Spiele entwickeln ist ein tolles Handwerk. Aber die Arbeitsbedingungen sind im Bestfall schon zum kotzen.


----------



## SGDrDeath (23. September 2018)

Haehnchen81 schrieb:


> Und hier liegst du EXTREM daneben...
> 
> du bist eben KEIN KÄUFER sondern INVESTOR... ist ein großer Unterschied. Du hast für etwas Geld bezahlst, das MÖGLICHERWEISE erscheint, nicht SICHER, und der Entwickler hat sich auch NICHT VERPFLICHTET das angebotene zu liefern. Ich weiß auch nicht wieso soviele denken dem wäre so. Wann lernt ihr es endlich? Etwas VORAB zu bezahlen ist weder eine Garantie, noch ein Recht auf den erhalt der versprochenen Ware. Wer sich mit Vertragsrecht auskennt weiß sowas, und der wäre auch nie so dumm auf diese weise sein Geld zu verbrennen und sich dann auch noch zu beschweren. Ganz besonders bei digitalen Gütern, wo besonders in Deutschland der Käufer keinerlei Schutz genießt.
> 
> ...


So viel Text und doch so viel falsch.

Was den Entwickler angeht ist das völlig egal ob der pleite ist oder sonstwas, keiner hat direkt einen Vertrag mit Telltale. Es gibt nur Verträge mit Händlern.
Und nun schauen wir mal was Valve immer noch bewirbt und damit wird klar das man natürlich noch Ansprüche hat:



> Enthält Zugang zu allen 4 Episoden (Episode 1 ab dem Start verfügbar, Episoden 2–4 erscheinen demnächst).

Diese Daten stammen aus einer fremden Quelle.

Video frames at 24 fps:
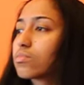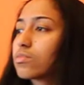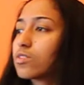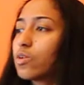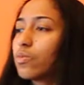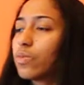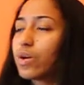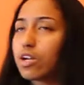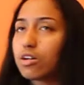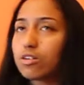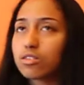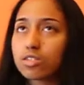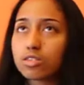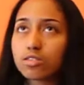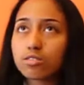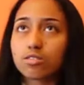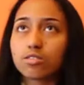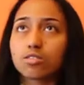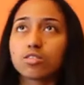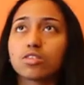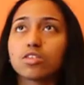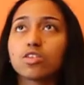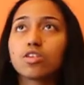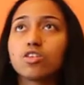What
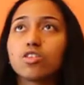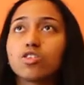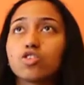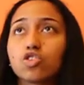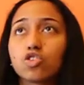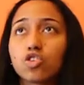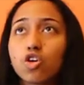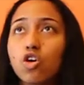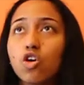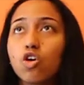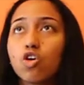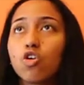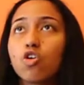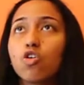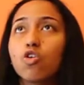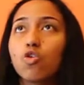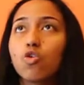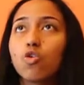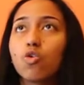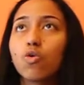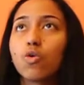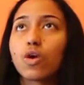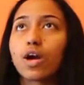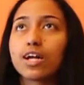else?
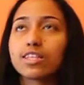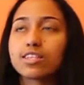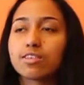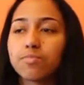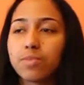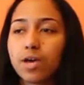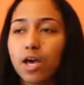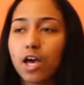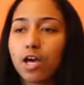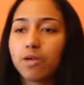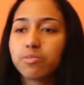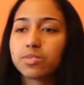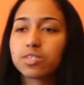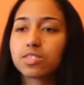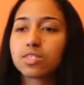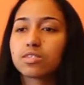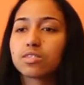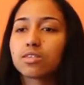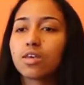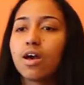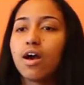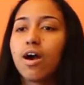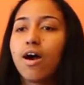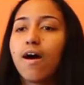So got to
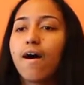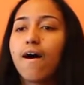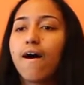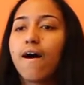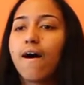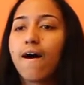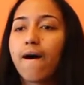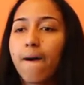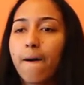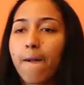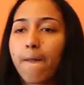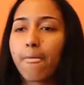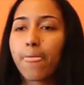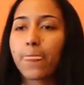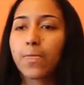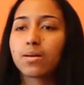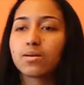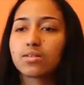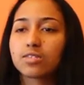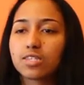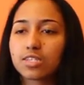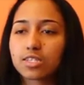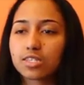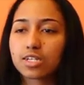MEPS,
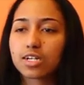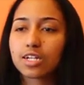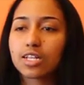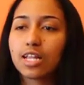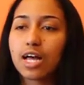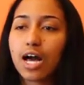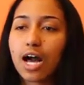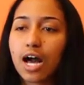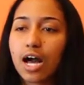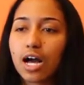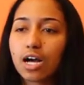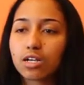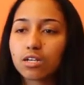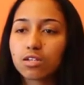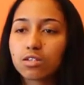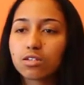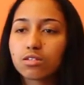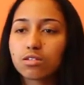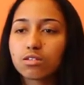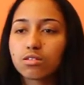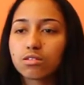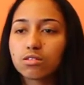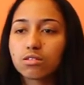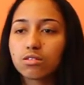6 o'clock.
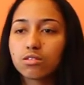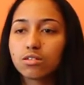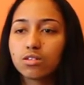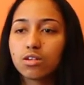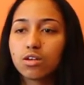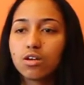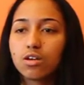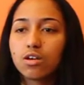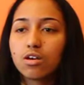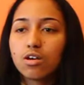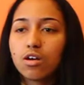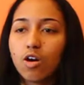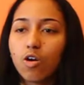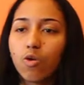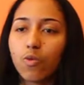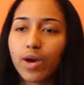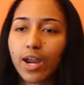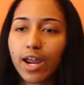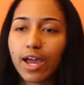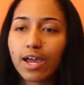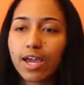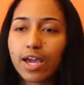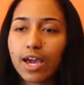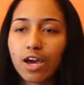When
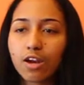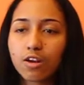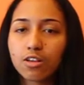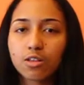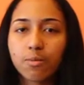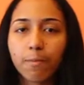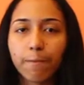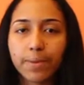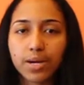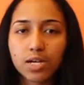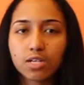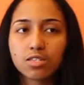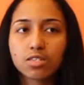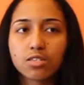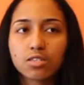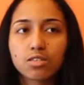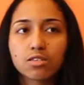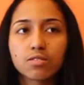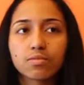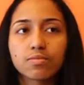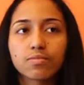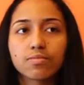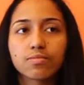I got on the bus,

Blöd wenn man halt zu genau wirbt.

Hier also ganz klar das es keine Investition ist sondern der ein Vertrag über den Zugang zu 4 Episoden, ganz einfach und eindeutig.

Und damit muss Valve auch mit den üblichen Ansprüchen der Kunden leben wenn dieser Vertrag eben nicht erfüllt wird bzw. mehr werden kann.

Näheres dazu liefert dann das BGB.


----------



## Worrel (23. September 2018)

Haehnchen81 schrieb:


> Und hier liegst du EXTREM daneben...
> 
> du bist eben KEIN KÄUFER sondern INVESTOR... ist ein großer Unterschied. Du hast für etwas Geld bezahlst, das MÖGLICHERWEISE erscheint, nicht SICHER, und der Entwickler hat sich auch NICHT VERPFLICHTET das angebotene zu liefern.


Man ist doch nicht zum Investor ohne jegliche Kundenrechte degradiert, nur weil etwas in Episoden veröffentlicht wird. 

Man bezahlt bei Steam für ein Spiel, um das im Rahmen des im Angebot stehenden Umfang spielen zu können.

Bei einem Spiel wie eben TWD (Final) heißt das: 
- man bekommt Zugang zu einem Spiel, das innerhalb  des Zeitraums X veröffentlicht wird.
- dieses Spiel kann man dann ohne weitere Kosten solange spielen, bis Steam den Betrieb einstellt
- das Spiel wird 4 Episoden haben
- innerhalb der Story wird die Geschichte von Clementine abgeschlossen

Das alles ist Teil des Angebotes. Für diese Inhalte haben die Kunden gesagt: "Jup, *dafür* zahle ich gerne, das ist mir _<Geldmenge> _wert."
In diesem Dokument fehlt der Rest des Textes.